Navy ship sets record for consecutive days at sea, breaks COVID-caused record from earlier this year

These sailors could use a change of sea-nery.

A U.S. Navy ship has spent a Naval-record 208 consecutive days at sea, besting a coronavirus-caused mark set earlier this year.

The USS Stout, a guided-missile destroyer, officially set the record Saturday, the Navy announced in a press release. The Stout has been deployed around the Middle East and North Africa.

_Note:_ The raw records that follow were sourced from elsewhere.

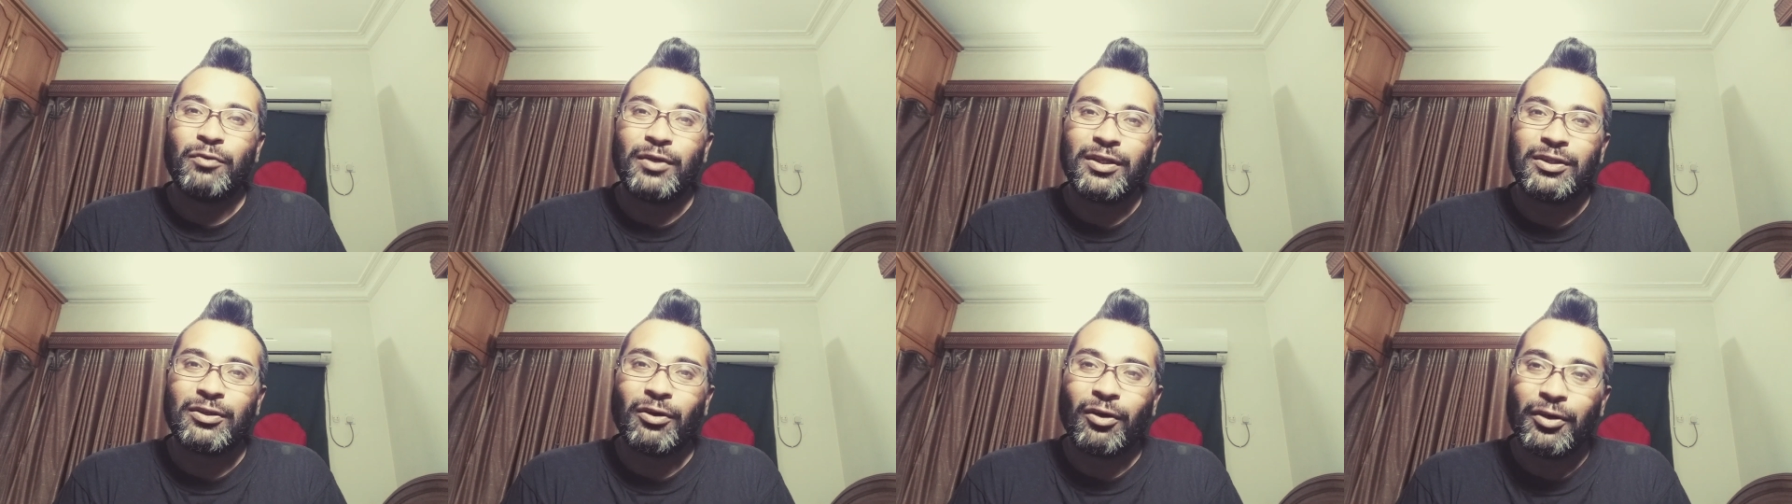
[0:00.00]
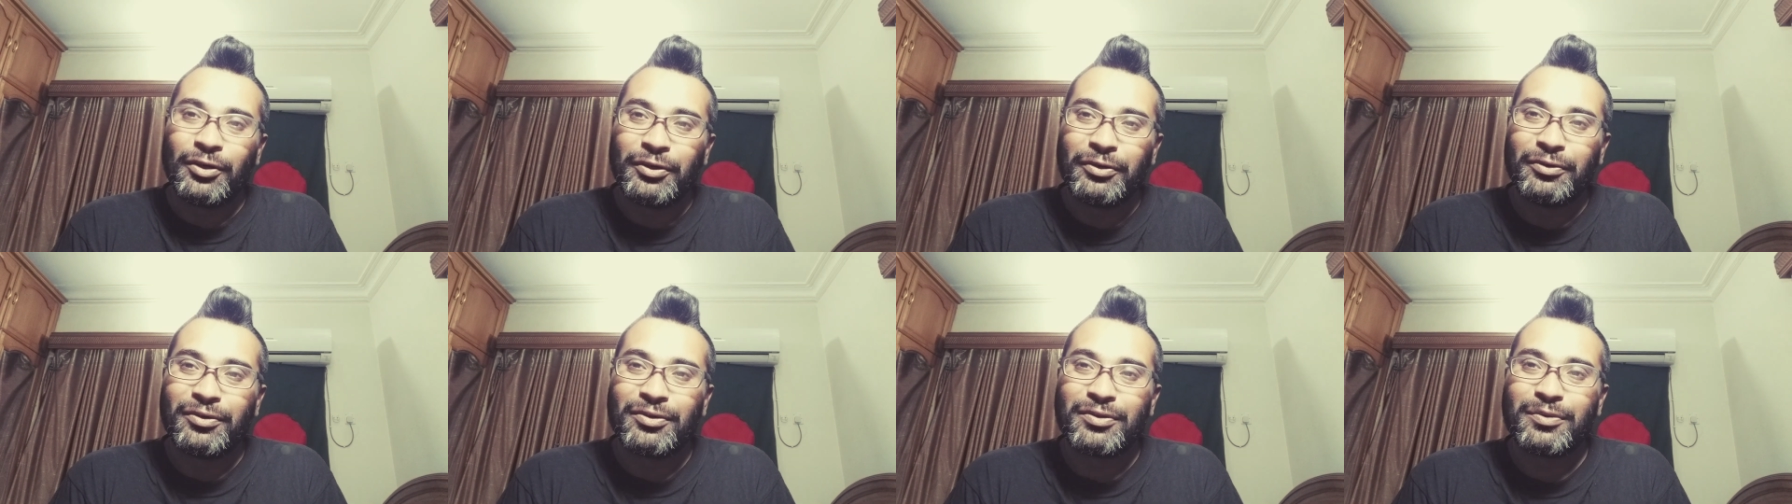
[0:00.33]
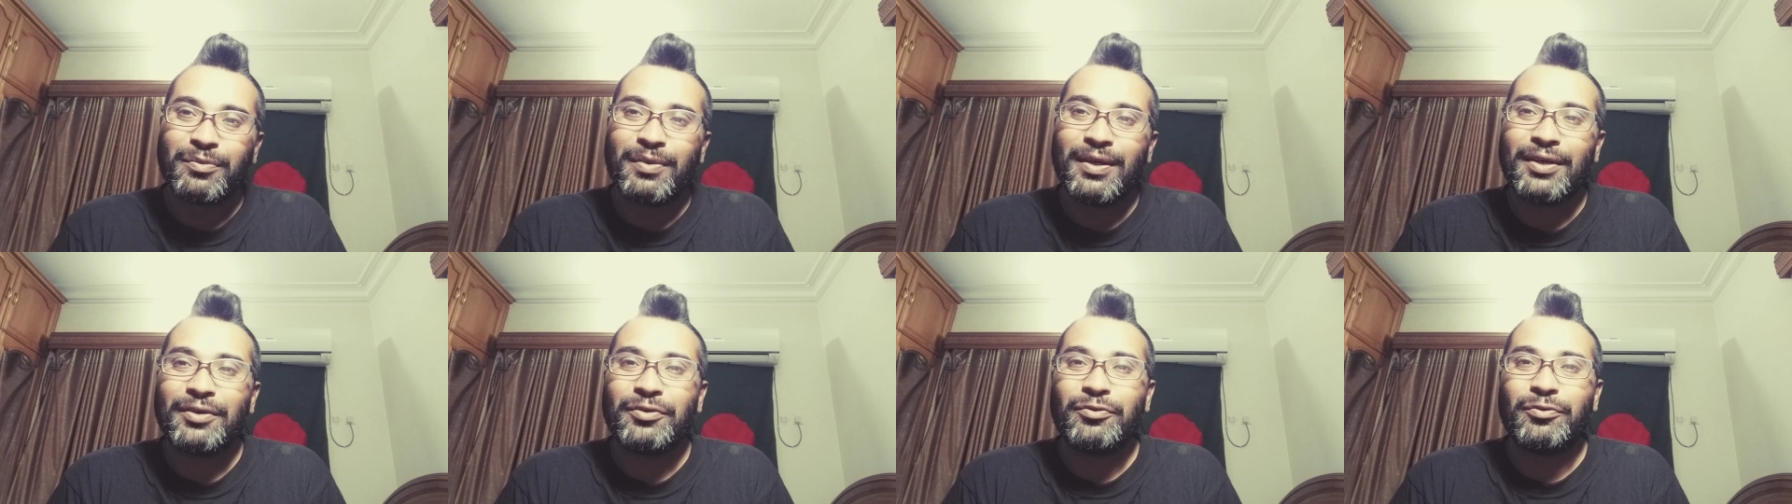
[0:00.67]
with all due
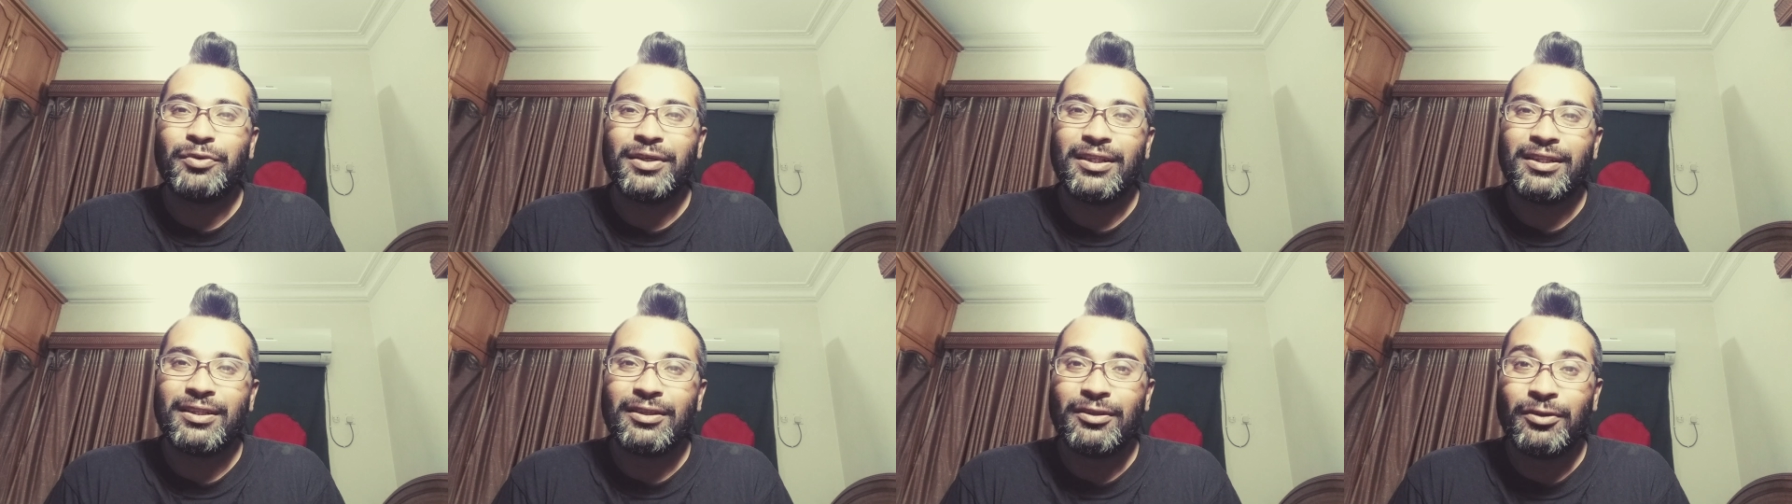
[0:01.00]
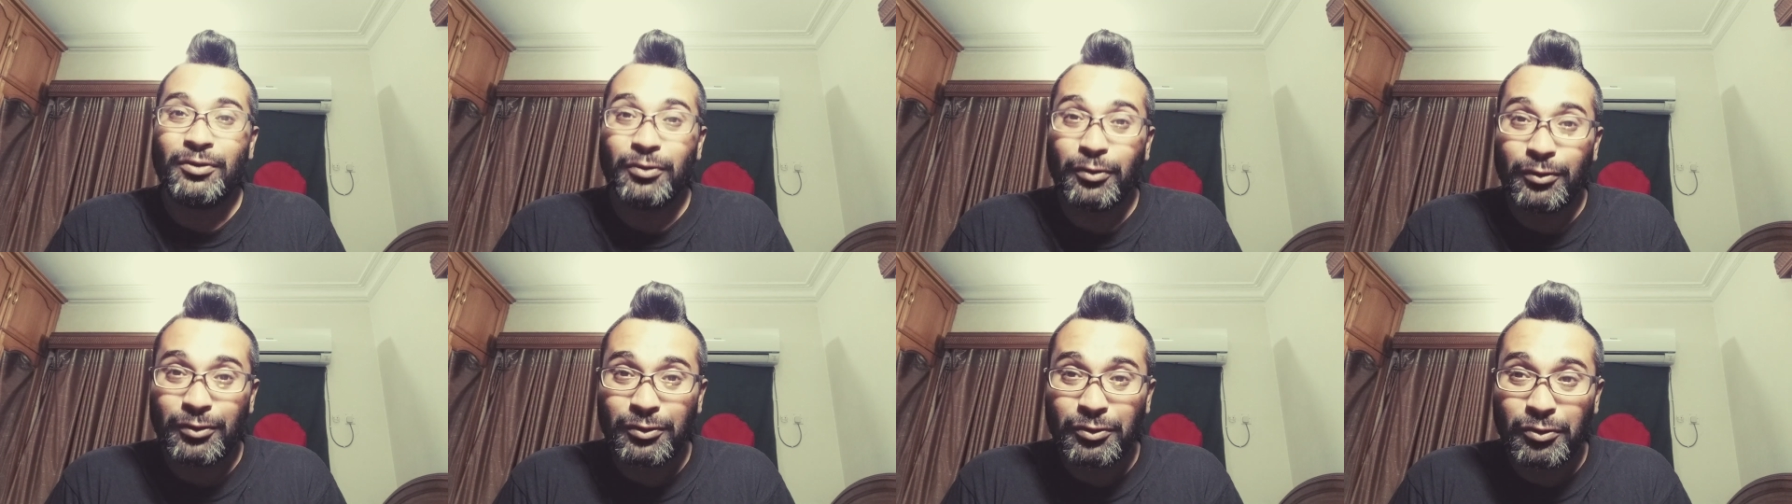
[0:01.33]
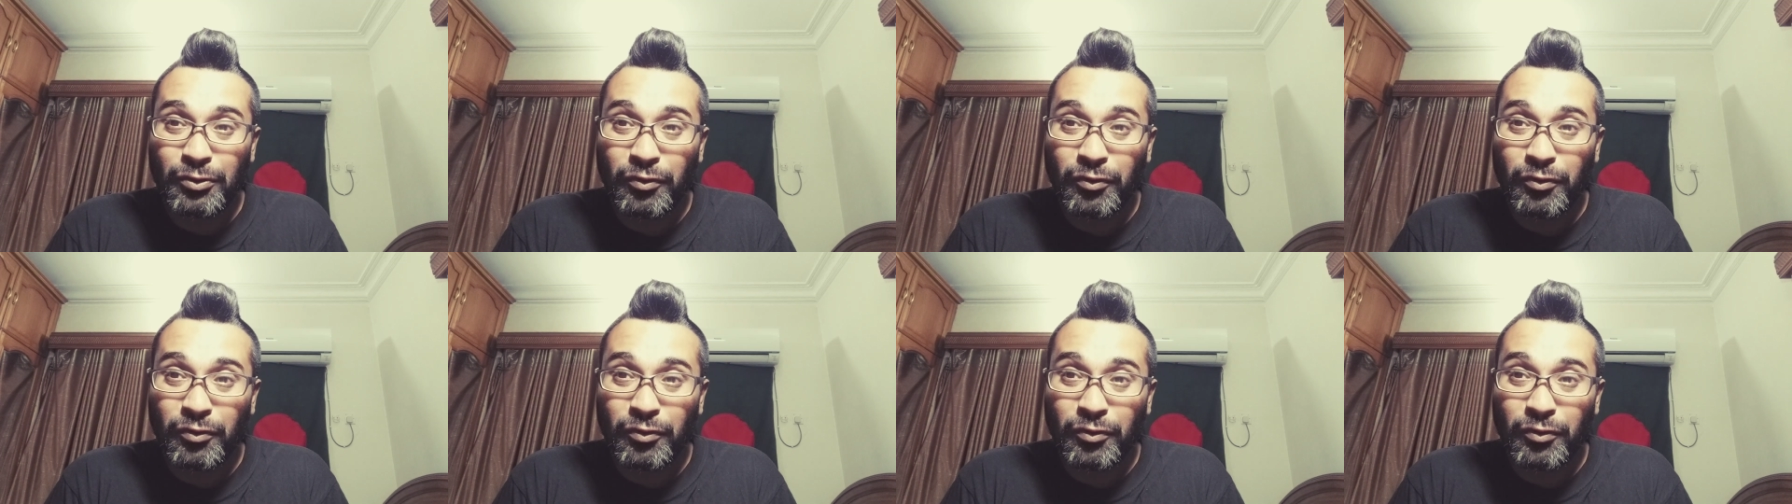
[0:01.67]
respect with those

“We are extremely proud of Stout’s accomplishments in theater as they’ve been operating to ensure freedom of navigation,” Vice Adm. Samuel Paparo said in the release. “Stout embodied their motto and prevailed with ‘Courage, Valor and Integrity.’”

USS Stout is part of a group of ships that spent summer in the region without making port because of the coronavirus pandemic. But while its strike group pals, including the previous record-holders USS Dwight D. Eisenhower and USS San Jacinto, returned to Norfolk, Va., on Aug. 9, the Stout had to remain behind.

The destroyer last made port March 2 in Spain, described in a Facebook post as a “brief respite” that preceded a voyage that was everything but brief.

According to the Navy, “not once during deployment did the crew fail to execute its assigned tasking to support continuous operations.”